(Beginning of Data for this exercise)

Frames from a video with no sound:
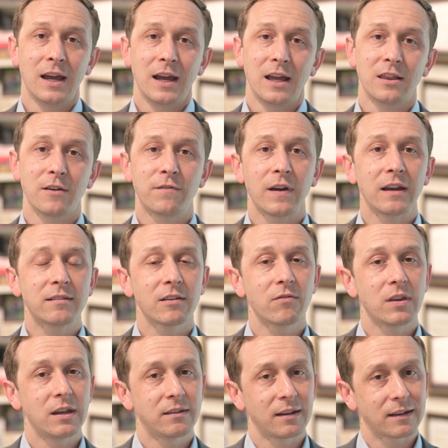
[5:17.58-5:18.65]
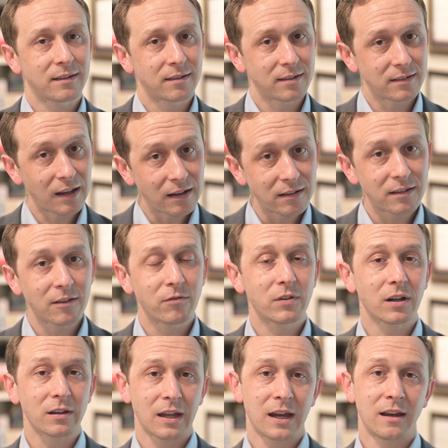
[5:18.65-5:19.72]
In the face of these extensive
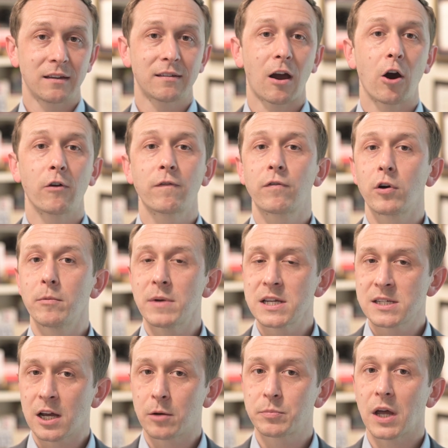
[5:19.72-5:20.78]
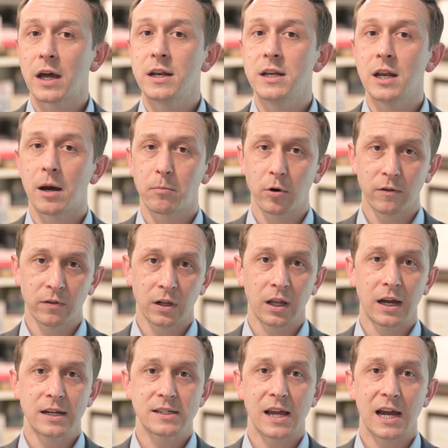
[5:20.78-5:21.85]
delays, our firm has helped a number of
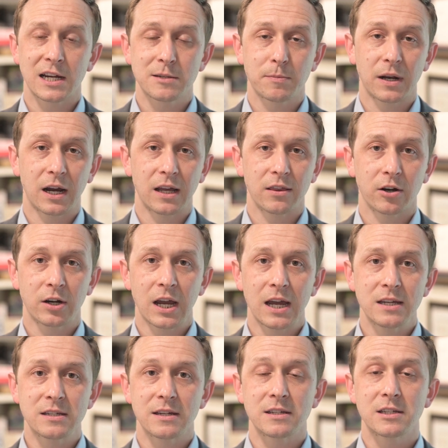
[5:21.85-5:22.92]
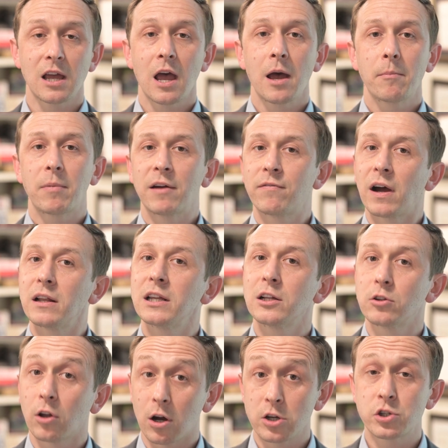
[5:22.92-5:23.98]
clients expedite their cases by
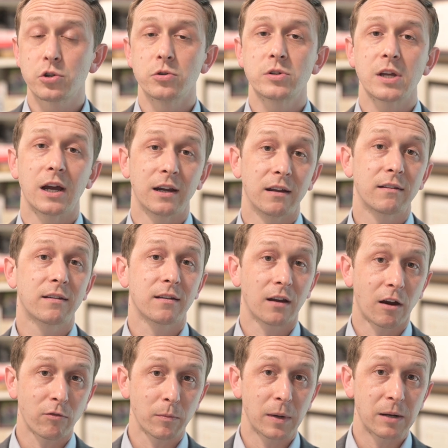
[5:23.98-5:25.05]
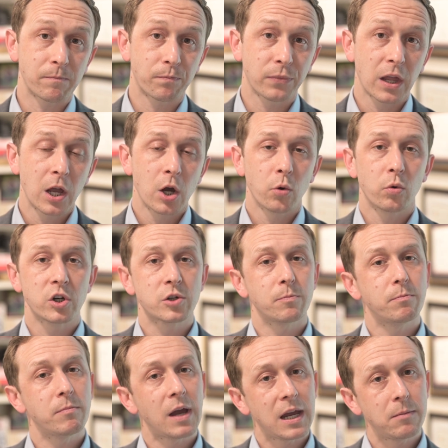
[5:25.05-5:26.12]
filing lawsuits against the government, which
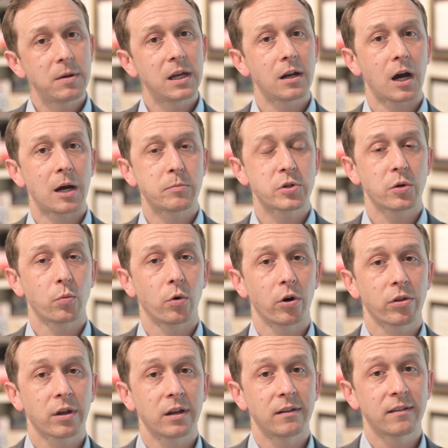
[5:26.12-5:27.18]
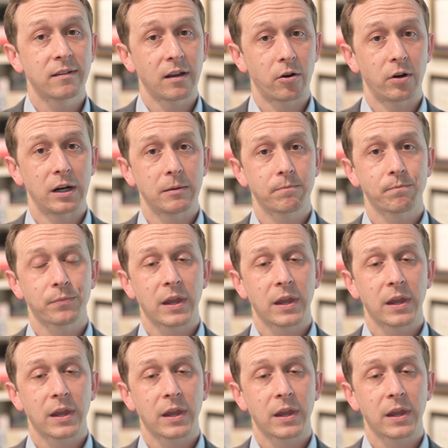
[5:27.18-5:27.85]
may be an option worth considering.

(End of Data for this exercise)

Exercise description:
Take each line from the records and copy it unchanged, leaving images out.

Response area:
Frames from a video with no sound:
[5:17.58-5:18.65]
[5:18.65-5:19.72]
In the face of these extensive
[5:19.72-5:20.78]
[5:20.78-5:21.85]
delays, our firm has helped a number of
[5:21.85-5:22.92]
[5:22.92-5:23.98]
clients expedite their cases by
[5:23.98-5:25.05]
[5:25.05-5:26.12]
filing lawsuits against the government, which
[5:26.12-5:27.18]
[5:27.18-5:27.85]
may be an option worth considering.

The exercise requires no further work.